Troubleshooting#

This guide provides steps to diagnose and resolve common issues with the AMD GPU Operator.

Checking Operator Status#

To check the status of the AMD GPU Operator:

kubectl get pods -n kube-amd-gpu

Collecting Logs#

To collect logs from the AMD GPU Operator:

kubectl logs -n kube-amd-gpu <pod-name>

Potential Issues with DeviceConfig#

  • Please refer to Typical Deployment Scenarios for more information and get corresponding helm install commands and configs that fits your specific use case.

  • If operand pods (e.g. device plugin, metrics exporter) are stuck in Init:0/1 state, it means your GPU worker doesn’t have GPU driver loaded or driver was not loaded properly.

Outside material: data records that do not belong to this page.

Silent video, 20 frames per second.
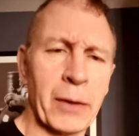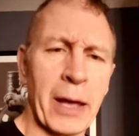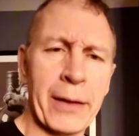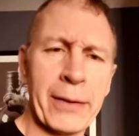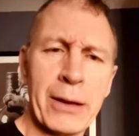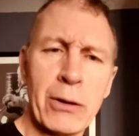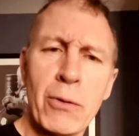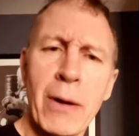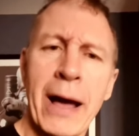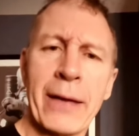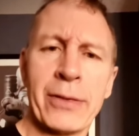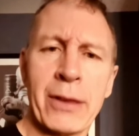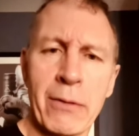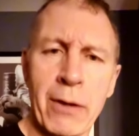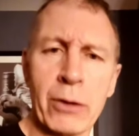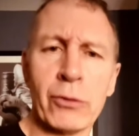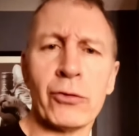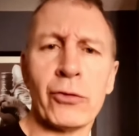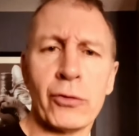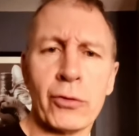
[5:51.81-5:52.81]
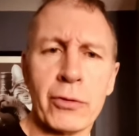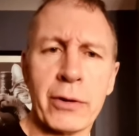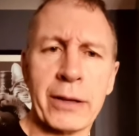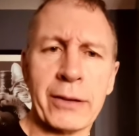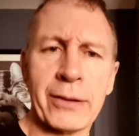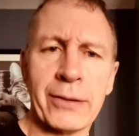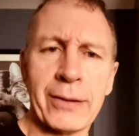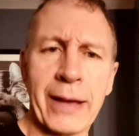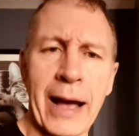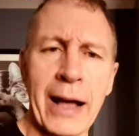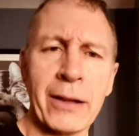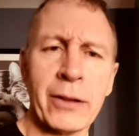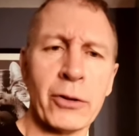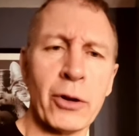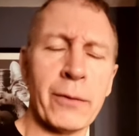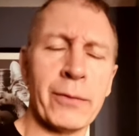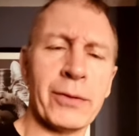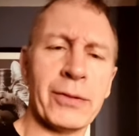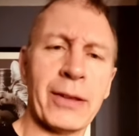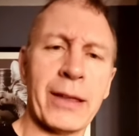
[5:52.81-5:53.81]
And they all had their own story to tell, and
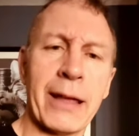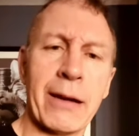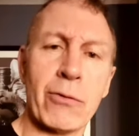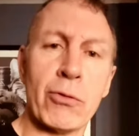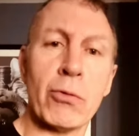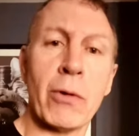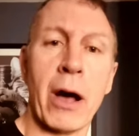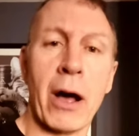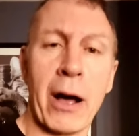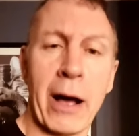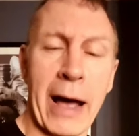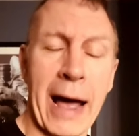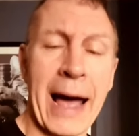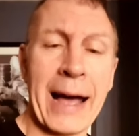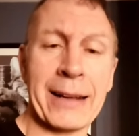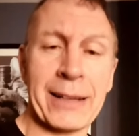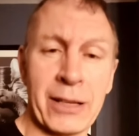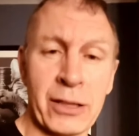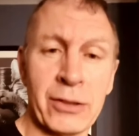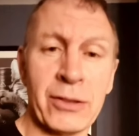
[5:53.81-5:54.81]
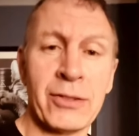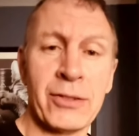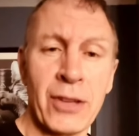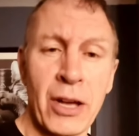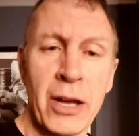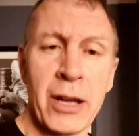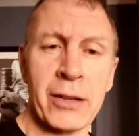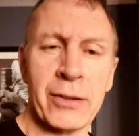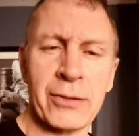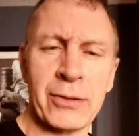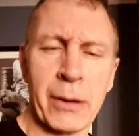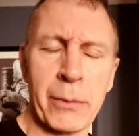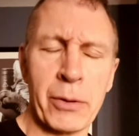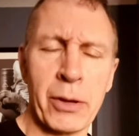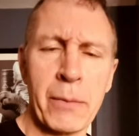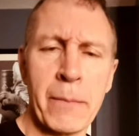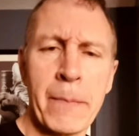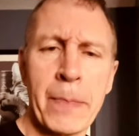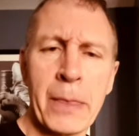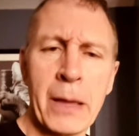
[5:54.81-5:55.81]
obviously they all had concerns, some of
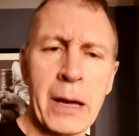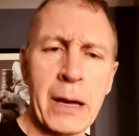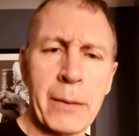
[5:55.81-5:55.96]
them,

    • If you try to use inbox or pre-installed driver please check the node dmesg to see why the driver was not loaded properly.

    • If you want to deploy out-of-tree driver, we suggest check the Driver Installation Guide then modify the default DeviceConfig to ask Operator to install the out-of-tree GPU driver for your worker nodes.

kubectl edit deviceconfigs -n kube-amd-gpu default
  • Verify that the DeviceConfig has been applied successfully across all nodes by checking its status. Any configuration issues (such as field validation errors) will be reported in the status section with the OperatorReady condition set to False. Use the following command to view the status:

kubectl get deviceconfigs -n kube-amd-gpu default -o yaml
status:
  conditions:
  - lastTransitionTime: "2026-03-10T09:56:53Z"
    message: ""
    reason: OperatorReady
    status: "True"
    type: Ready
  devicePlugin:
    availableNumber: 1
    desiredNumber: 1
    nodesMatchingSelectorNumber: 1
  metricsExporter:
    availableNumber: 1
    desiredNumber: 1
    nodesMatchingSelectorNumber: 1
  observedGeneration: 1

Debugging Driver Installation#

If the AMD GPU driver build fails:

  • Check the status of the build pod:

kubectl get pods -n kube-amd-gpu
  • View the build pod logs:

kubectl logs -n kube-amd-gpu <build-pod-name>
  • Check events for more information:

kubectl get events -n kube-amd-gpu

Using Techsupport-dump Tool#

The techsupport-dump script can be used to collect system state and logs for debugging:

./tools/techsupport_dump.sh [-w] [-o yaml/json] [-k kubeconfig] <node-name/all>

Options:

  • -w: wide option

  • -o yaml/json: output format (default: json)

  • -k kubeconfig: path to kubeconfig (default: ~/.kube/config)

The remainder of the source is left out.